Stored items
○ ○ ○ ○

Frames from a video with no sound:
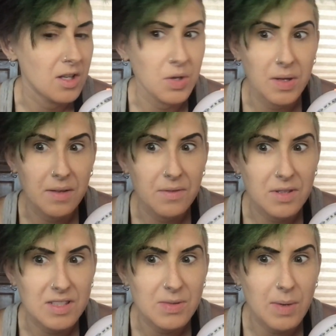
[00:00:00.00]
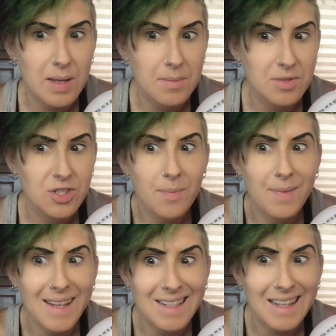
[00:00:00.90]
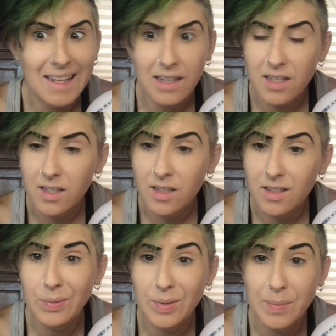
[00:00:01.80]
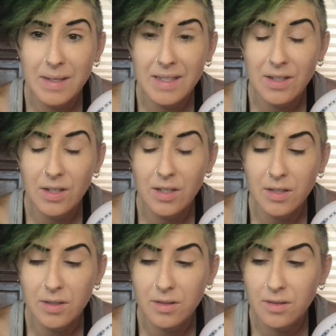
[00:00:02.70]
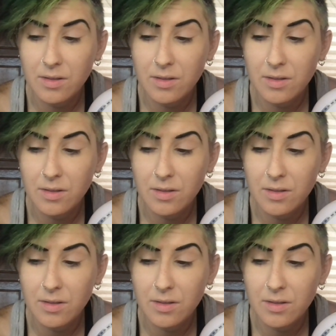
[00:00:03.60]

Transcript: going for a swim, jumping in a lake, depending on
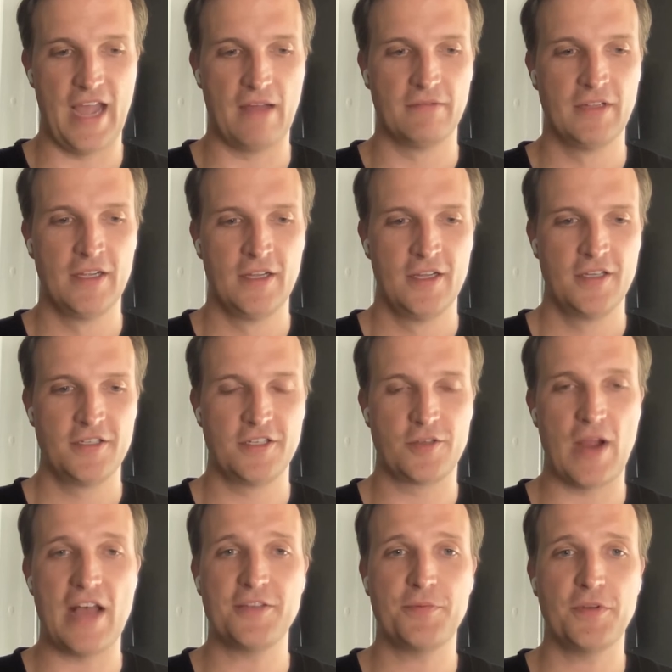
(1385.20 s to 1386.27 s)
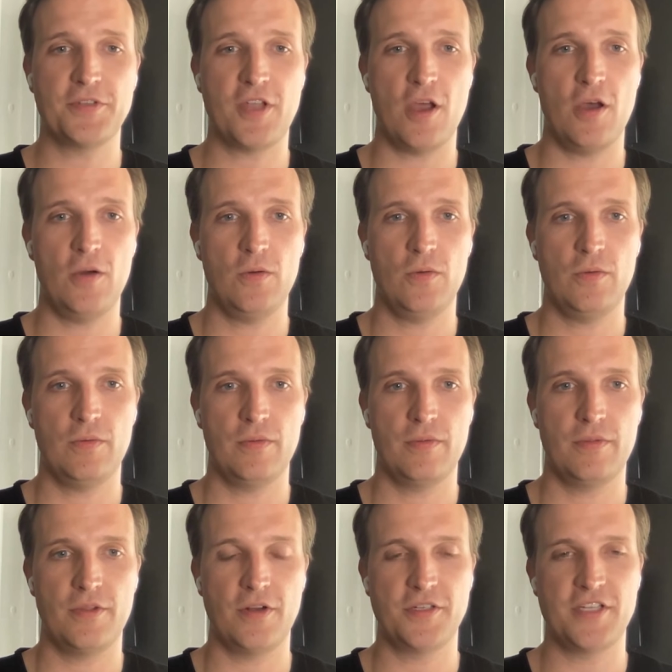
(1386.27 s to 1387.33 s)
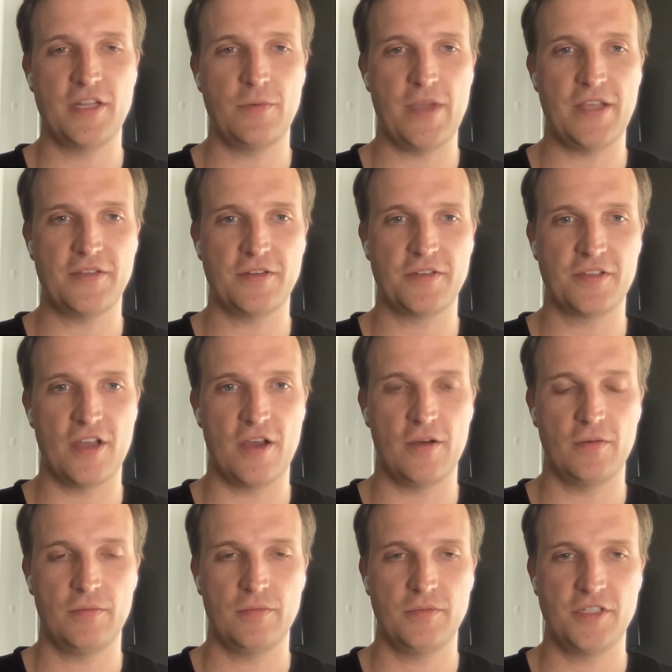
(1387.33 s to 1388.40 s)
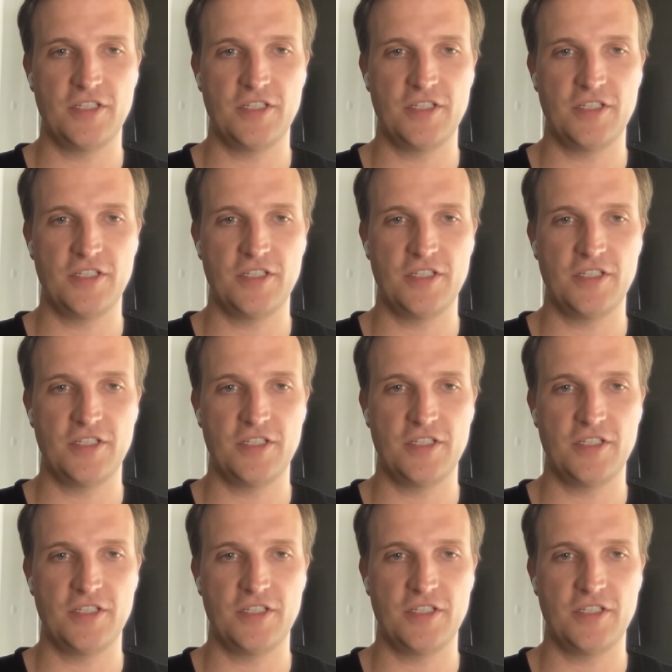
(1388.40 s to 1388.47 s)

Yeah. So trial's supposed to go 13 weeks or so.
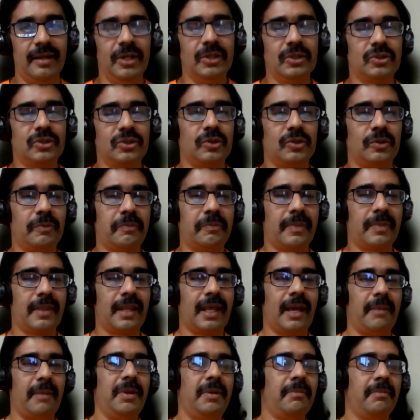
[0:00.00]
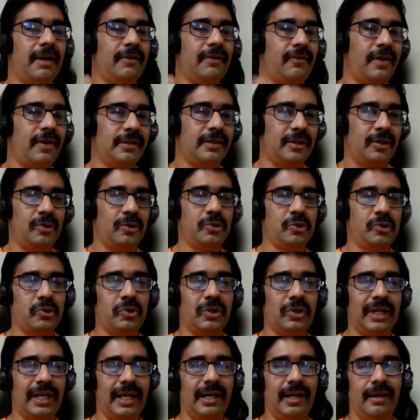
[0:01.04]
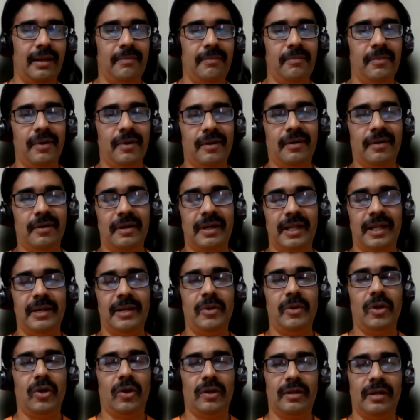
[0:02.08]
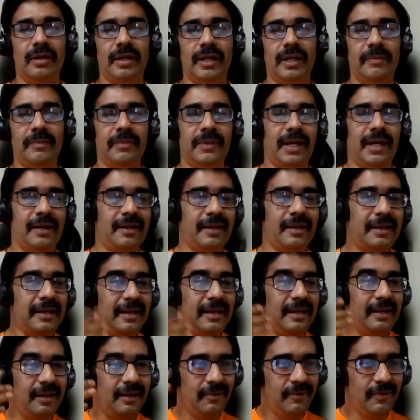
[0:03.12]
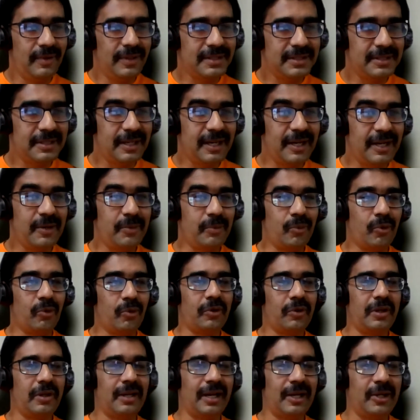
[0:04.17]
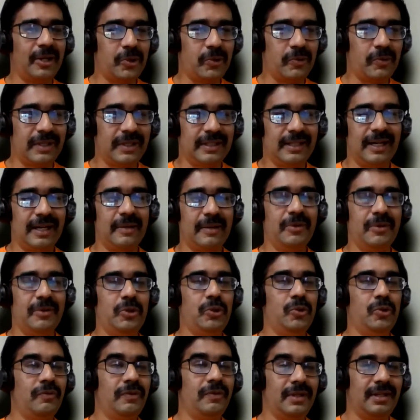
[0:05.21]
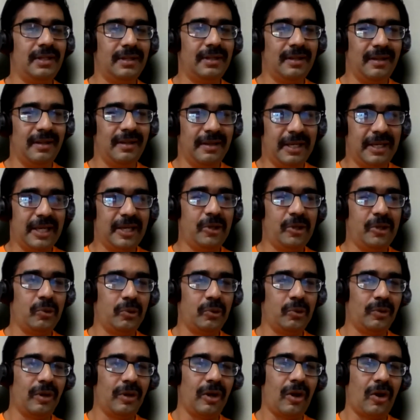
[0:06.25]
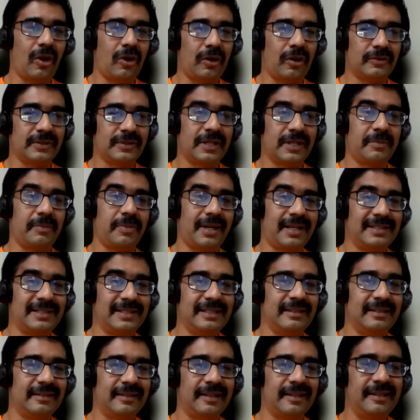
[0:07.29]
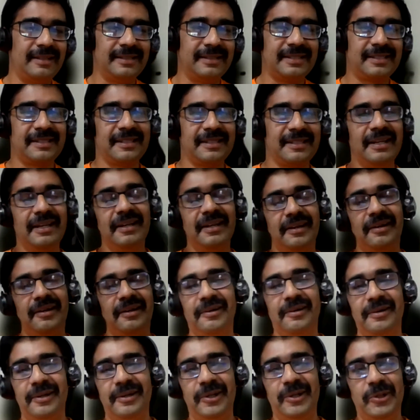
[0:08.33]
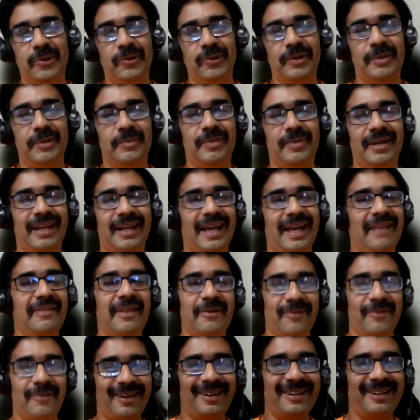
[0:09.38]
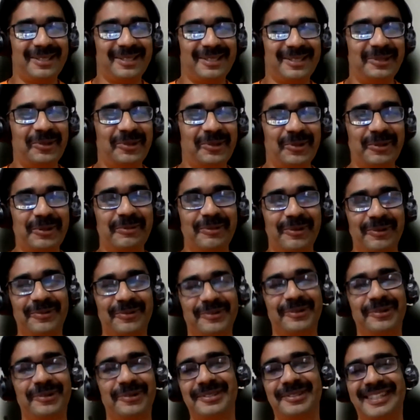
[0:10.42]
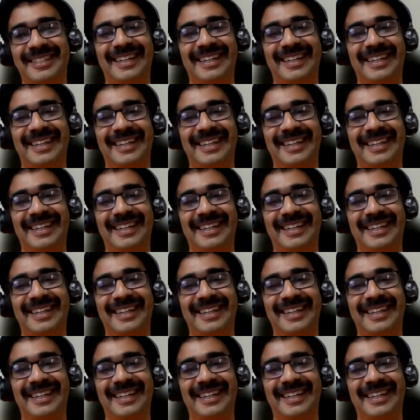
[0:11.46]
So I mean, my father used to tell me all the time that investigate more in Ayurveda. I mean, you will get to know a lot of surprising things into it. But I never listened to him, of course.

○ ○ ○ ○

Brief:
Reproduce, with no pictures, the lines from the one containing "(1388.40 s to 1388.47 s)" to the end of the records above, exactly and inclusively.

Result of the task:
(1388.40 s to 1388.47 s)

Yeah. So trial's supposed to go 13 weeks or so.
[0:00.00]
[0:01.04]
[0:02.08]
[0:03.12]
[0:04.17]
[0:05.21]
[0:06.25]
[0:07.29]
[0:08.33]
[0:09.38]
[0:10.42]
[0:11.46]
So I mean, my father used to tell me all the time that investigate more in Ayurveda. I mean, you will get to know a lot of surprising things into it. But I never listened to him, of course.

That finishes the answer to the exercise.